The Works For Which I Openly Confess My Admiration And
Predilection Are For The Most Part Amongst Those Which Conductors
More or less renowned (especially the so-called "tuchtigen
Capellmeister" [ Qualified conductors.]) have honored but little,
or not at all,
With their personal sympathies, so much so that it
has rarely happened that they have performed them. These works,
reckoning from those which are commonly described nowadays as
belonging to Beethoven's last style (and which were, not long
ago, with lack of reverence, explained by Beethoven's deafness
and mental derangement!) - these works, to my thinking, exact from
executants and orchestras a progress which is being accomplished
at this moment - but which is far from being realized in all
places - in accentuation, in rhythm, in the manner of phrasing and
declaiming certain passages, and, of distributing light and
shade - in a word, progress in the style of the execution itself.

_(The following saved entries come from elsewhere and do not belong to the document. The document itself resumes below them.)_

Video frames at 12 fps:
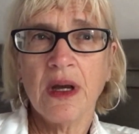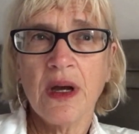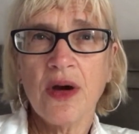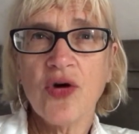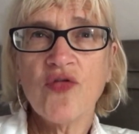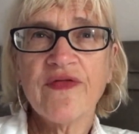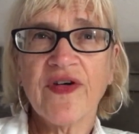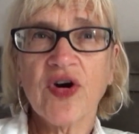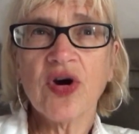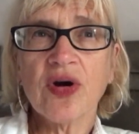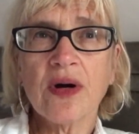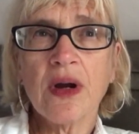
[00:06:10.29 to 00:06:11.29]

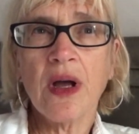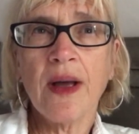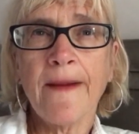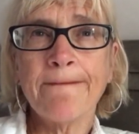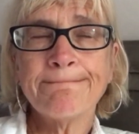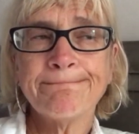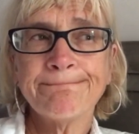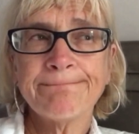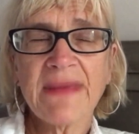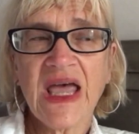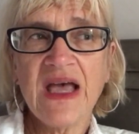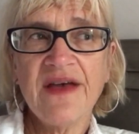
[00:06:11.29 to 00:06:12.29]
over um,
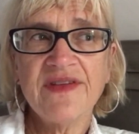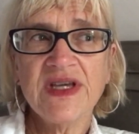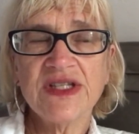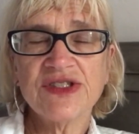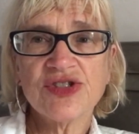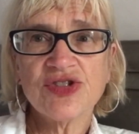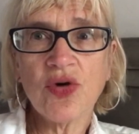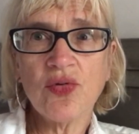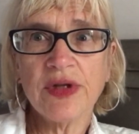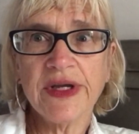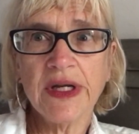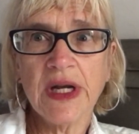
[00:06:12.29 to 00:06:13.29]
having it
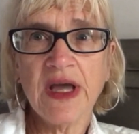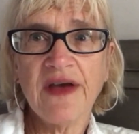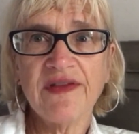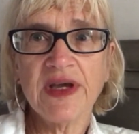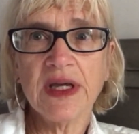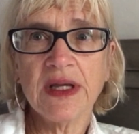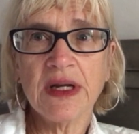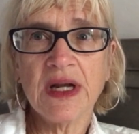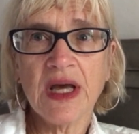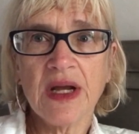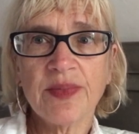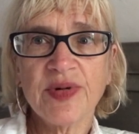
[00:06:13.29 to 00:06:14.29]
stolen, having it
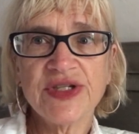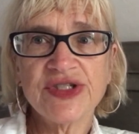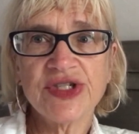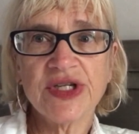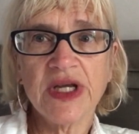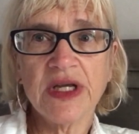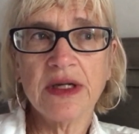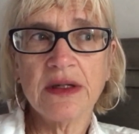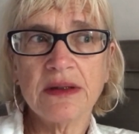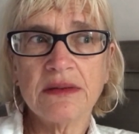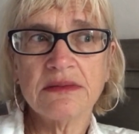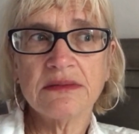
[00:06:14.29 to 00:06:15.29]
not appreciated,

They establish, between the musicians of the desks and the
musician chief who directs them, a link of a nature other than
that which is cemented by an imperturbable beating of the time.
In many cases even the rough, literal maintenance of the time and
of each continuous bar |1,2,3,4,|1,2,3,4,| clashes with the sense
and expression. There, as elsewhere, the letter killeth the
spirit, a thing to which I will never subscribe, however specious
in their hypocritical impartiality may be the attacks to which I
am exposed.
For the works of Beethoven, Berlioz, Wagner, etc., I see less
than elsewhere what advantage there could be (which by-the-bye I
shall contest pretty knowingly elsewhere) in a conductor trying
to go through his work like a sort of windmill, and to get into a
great perspiration in order to give warmth to the others.